My room mate's mom recently told us that butter manufacturers will use a lower quality cream in their salted butter because the salt will help preserve the butter. This sounds too intuitive to be true.

Is it common practice to use a lower quality cream in salted butter, and if so is it because the lower quality cream does not preserve as well without the salt or is there not even such a thing as 'lower quality' cream?

Best Answer

There is no such thing as "lower quality cream" although there are variations in taste.

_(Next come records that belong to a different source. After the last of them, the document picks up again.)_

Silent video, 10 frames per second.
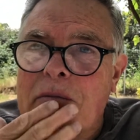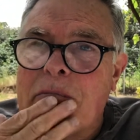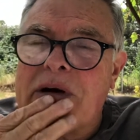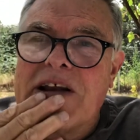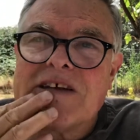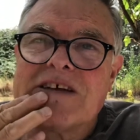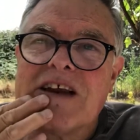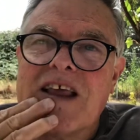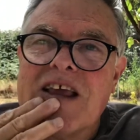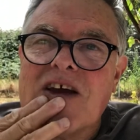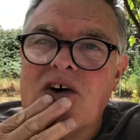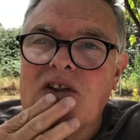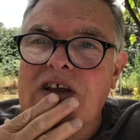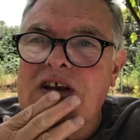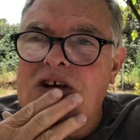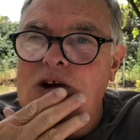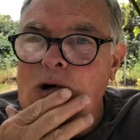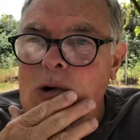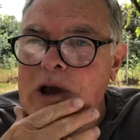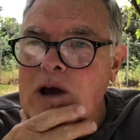But isn't he only
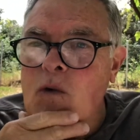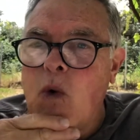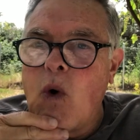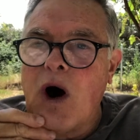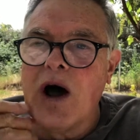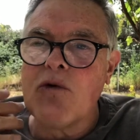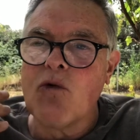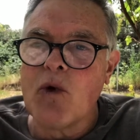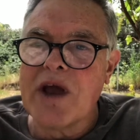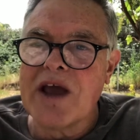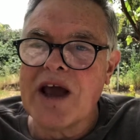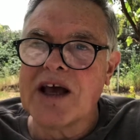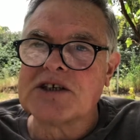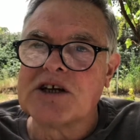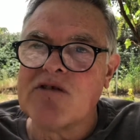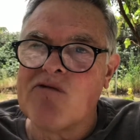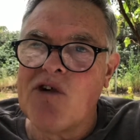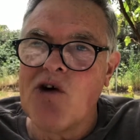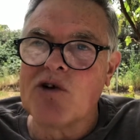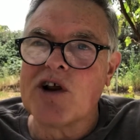doing what we as
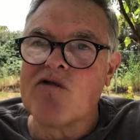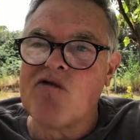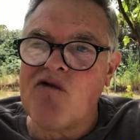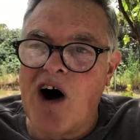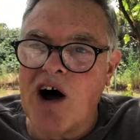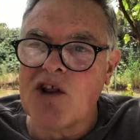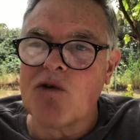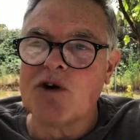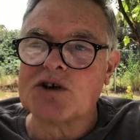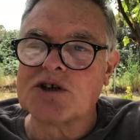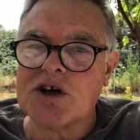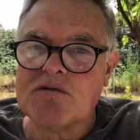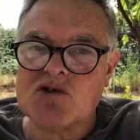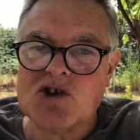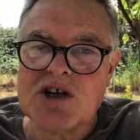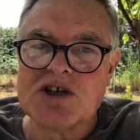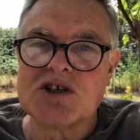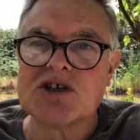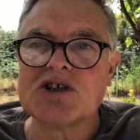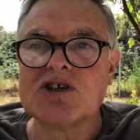devoted followers of
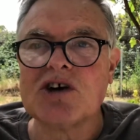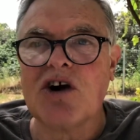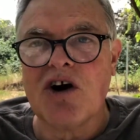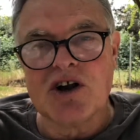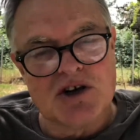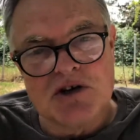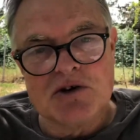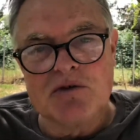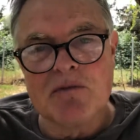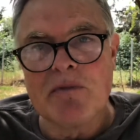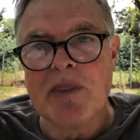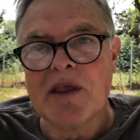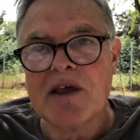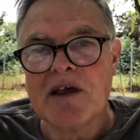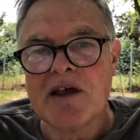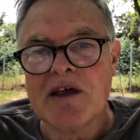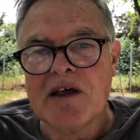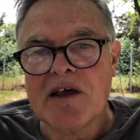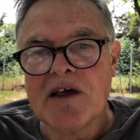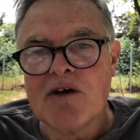Jesus are to do?
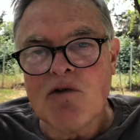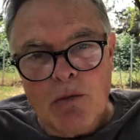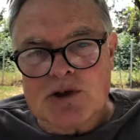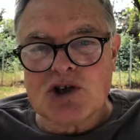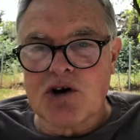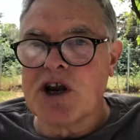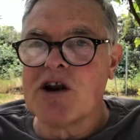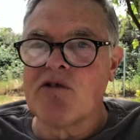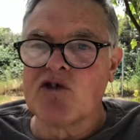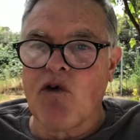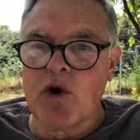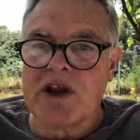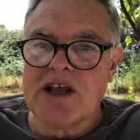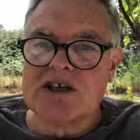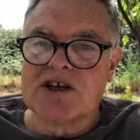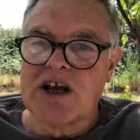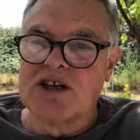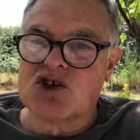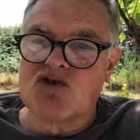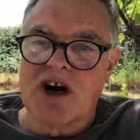Romans 13 and verse 14
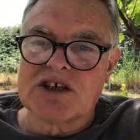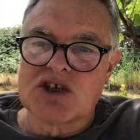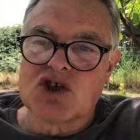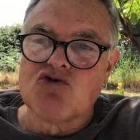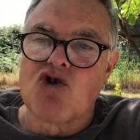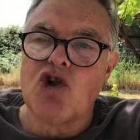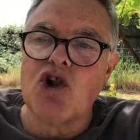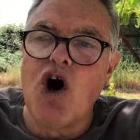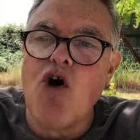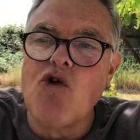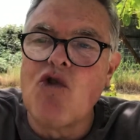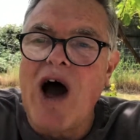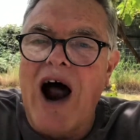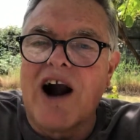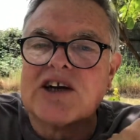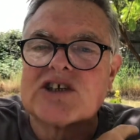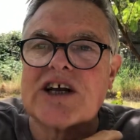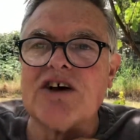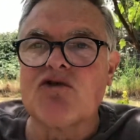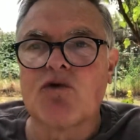instructs us to clothe
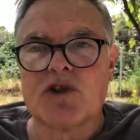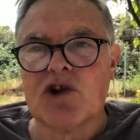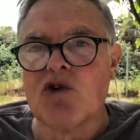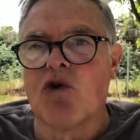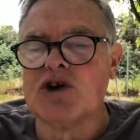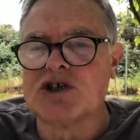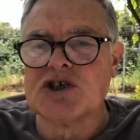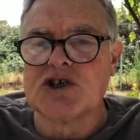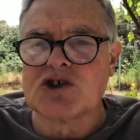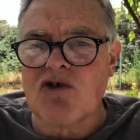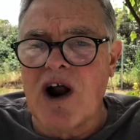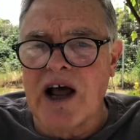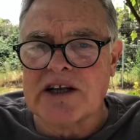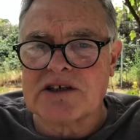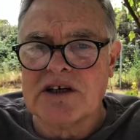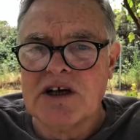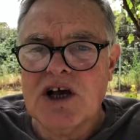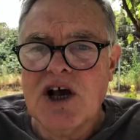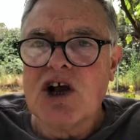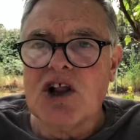ourselves with the Lord Jesus Christ.
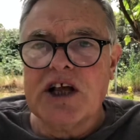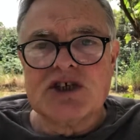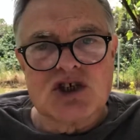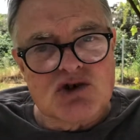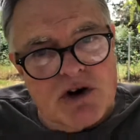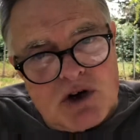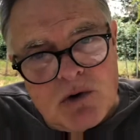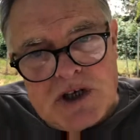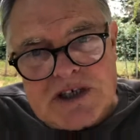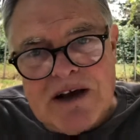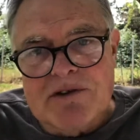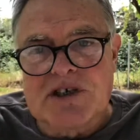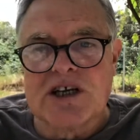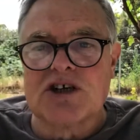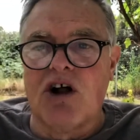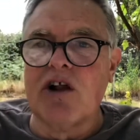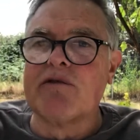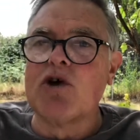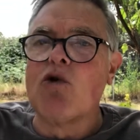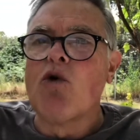Galatians 3:27 says, all of
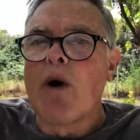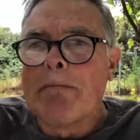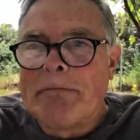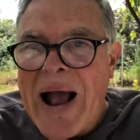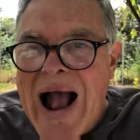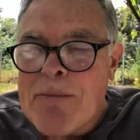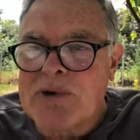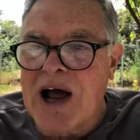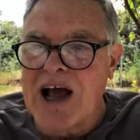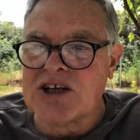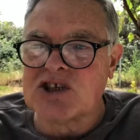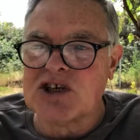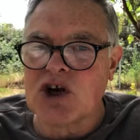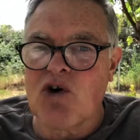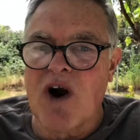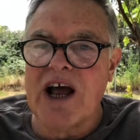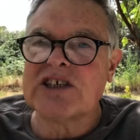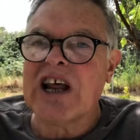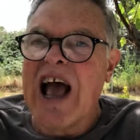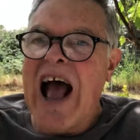you who were baptized into
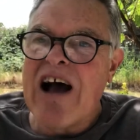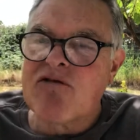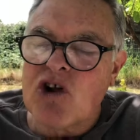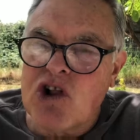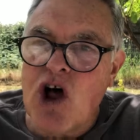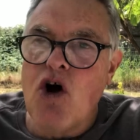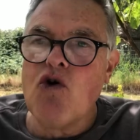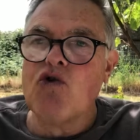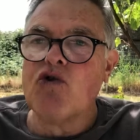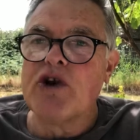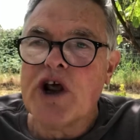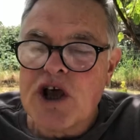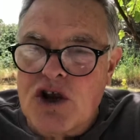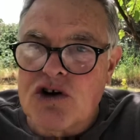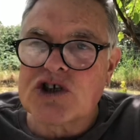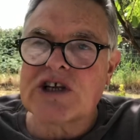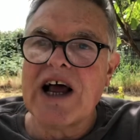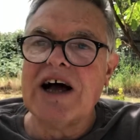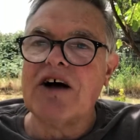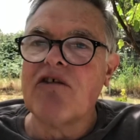Christ have clothed
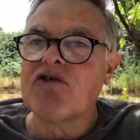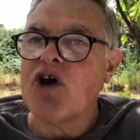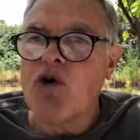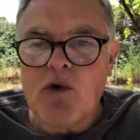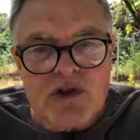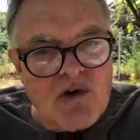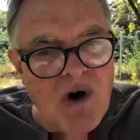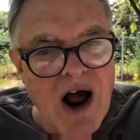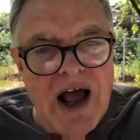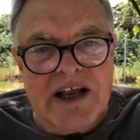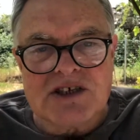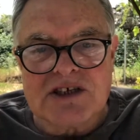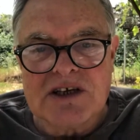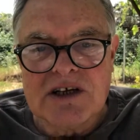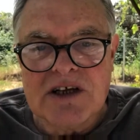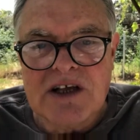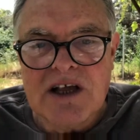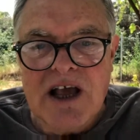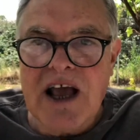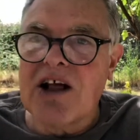yourselves with Christ.
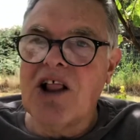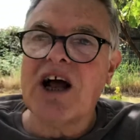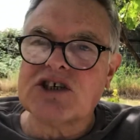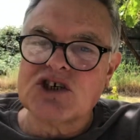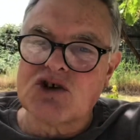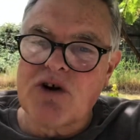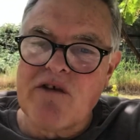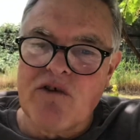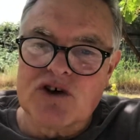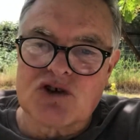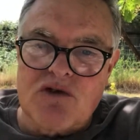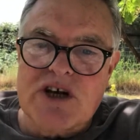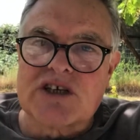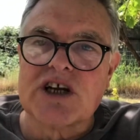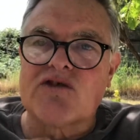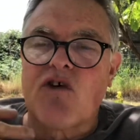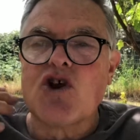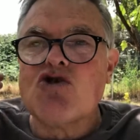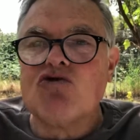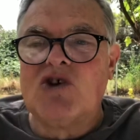And Colossians 3 and verse 3 says, for
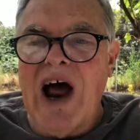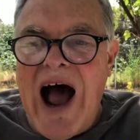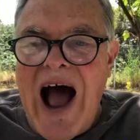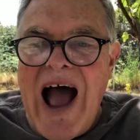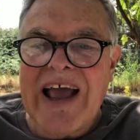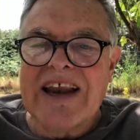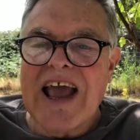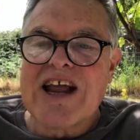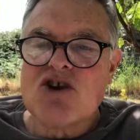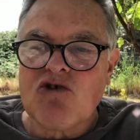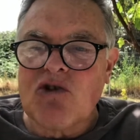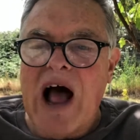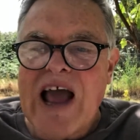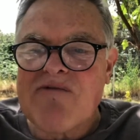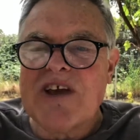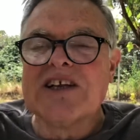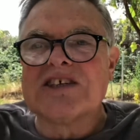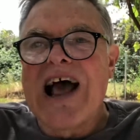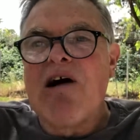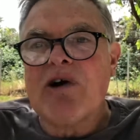you died and your life
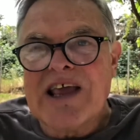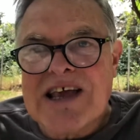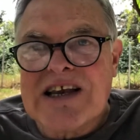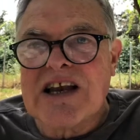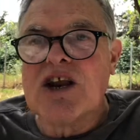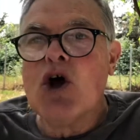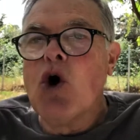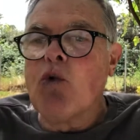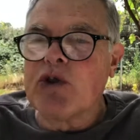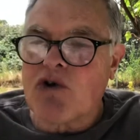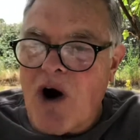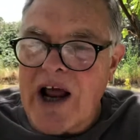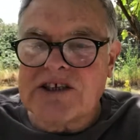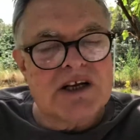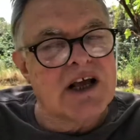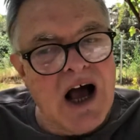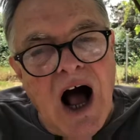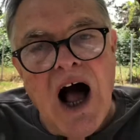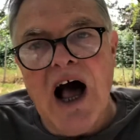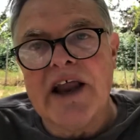is now hidden with Christ in
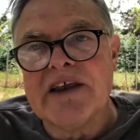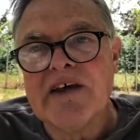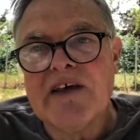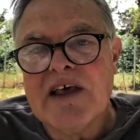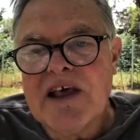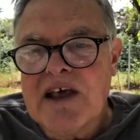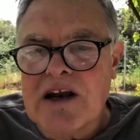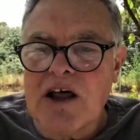God. In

All milk has a slightly different water to fat ratio. In general, animal milk is 80% water, 5% protein and 5% fat.

Cream is the fatty part of milk skimmed off. Cream will typically be 35% fat (though in different cultures it varies from 20% to 75%). Cream also has some protein, and the rest being water

Farmers are paid for the milk solids (protein and fat), not by the volume of milk produced. Therefore quality milk is often referred to by how high the solids level is, not how flavoursome it is. Hygiene and storage conditions are usually government mandated, and follow international guidelines, especially if the manufacturer ever wants to export the product

Butter is cream churned to remove most of the water and protein. Butter in most countries must have 80% or more fat content to be called butter. The water and protein by-product is called whey, and is processed into other products

The 1% to 2% salt added is a preservative and a commonly desired flavouring, regardless of the "quality" of the cream.

You can buy unsalted butter, just keep it in the freezer for long term storage. Freezing butter has no noticeable effect on it.